À qui appartient l’ex-RDA ? - Les deals de la réunification réalisé par Matthias Hoferichte & Ariane Riecker



Après la chute du mur de Berlin, l’ex-RDA communiste a intégré l’économie de marché du jour au lendemain. Qui sont les investisseurs qui ont profité de cette situation, et avec quelles conséquences?

Des milliers d'entreprises, des millions d'hectares de bois, de terres et d’étendues d’eau, des centaines de milliers d'habitations… La RDA avait déclaré l'ensemble de ces biens et ressources "propriété du peuple". Avec la réunification, la question se pose : désormais, à qui appartiennent-ils?
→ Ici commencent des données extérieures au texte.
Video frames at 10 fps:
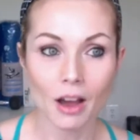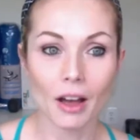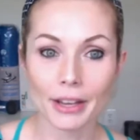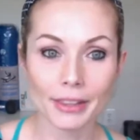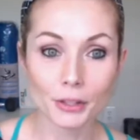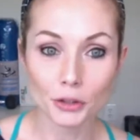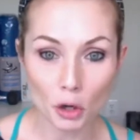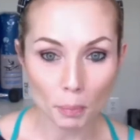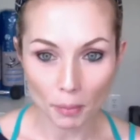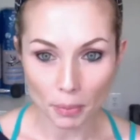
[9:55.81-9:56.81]
in the
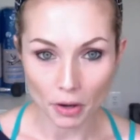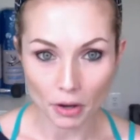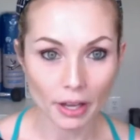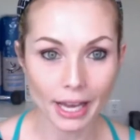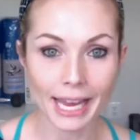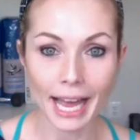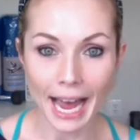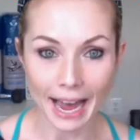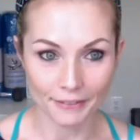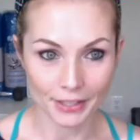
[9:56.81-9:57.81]
Super Bowl at
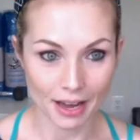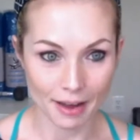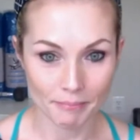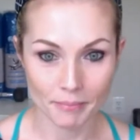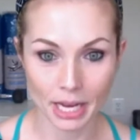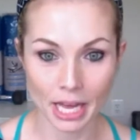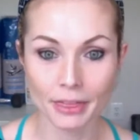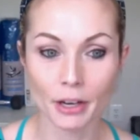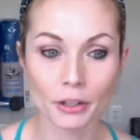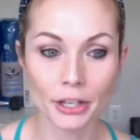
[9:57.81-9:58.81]
halftime in
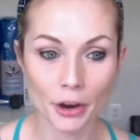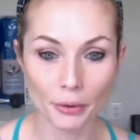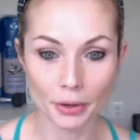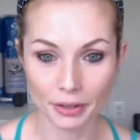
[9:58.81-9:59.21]
their Coke.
L'ambiance est à la ruée vers l'or, et des investisseurs du monde entier se jettent dans la mêlée, encouragés par d’importants avantages fiscaux. Mais les privatisations massives ne sont que rarement en accord avec les intérêts des populations locales. L'Est manque de capitaux, la grande majorité des investissements provient donc de l'Ouest : de l'ex-RFA, des États-Unis, et surtout de France – avec Elf, GDF, Lafarge, ou encore la Générale des Eaux, qui rachète les mythiques studios de cinéma de Babelsberg. Entre 1990 et 2003, les entreprises françaises ont ainsi injecté plus de 8 milliards d'euros dans les nouveaux Länder.
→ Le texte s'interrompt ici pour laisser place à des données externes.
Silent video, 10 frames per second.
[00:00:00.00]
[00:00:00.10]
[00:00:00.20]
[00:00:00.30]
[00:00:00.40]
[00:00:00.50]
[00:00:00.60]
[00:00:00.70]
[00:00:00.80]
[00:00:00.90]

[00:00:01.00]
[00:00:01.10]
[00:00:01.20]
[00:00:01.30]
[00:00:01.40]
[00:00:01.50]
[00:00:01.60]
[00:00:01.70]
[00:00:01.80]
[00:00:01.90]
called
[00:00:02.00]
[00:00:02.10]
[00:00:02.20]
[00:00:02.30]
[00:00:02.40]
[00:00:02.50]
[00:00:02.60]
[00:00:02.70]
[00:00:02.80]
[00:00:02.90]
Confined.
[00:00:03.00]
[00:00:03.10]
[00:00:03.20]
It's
Depuis le début des années 2000, les investisseurs étrangers s'intéressent également aux centres-ville est-allemands, à la croissance particulièrement dynamique comparée à l'Ouest, miné par la crise des banques. En 2006, un fonds d’investissement américain met notamment la main sur l’ensemble des logements sociaux de la municipalité de Dresde. Cette gigantesque redistribution a laissé des marques tangibles à tous les niveaux – politique, social et individuel. Malgré l’"ostalgie" (la nostalgie de la RDA) répandue chez certains habitants inquiets pour leur avenir, la propriété privée a bien fini par s'imposer en ex-RDA.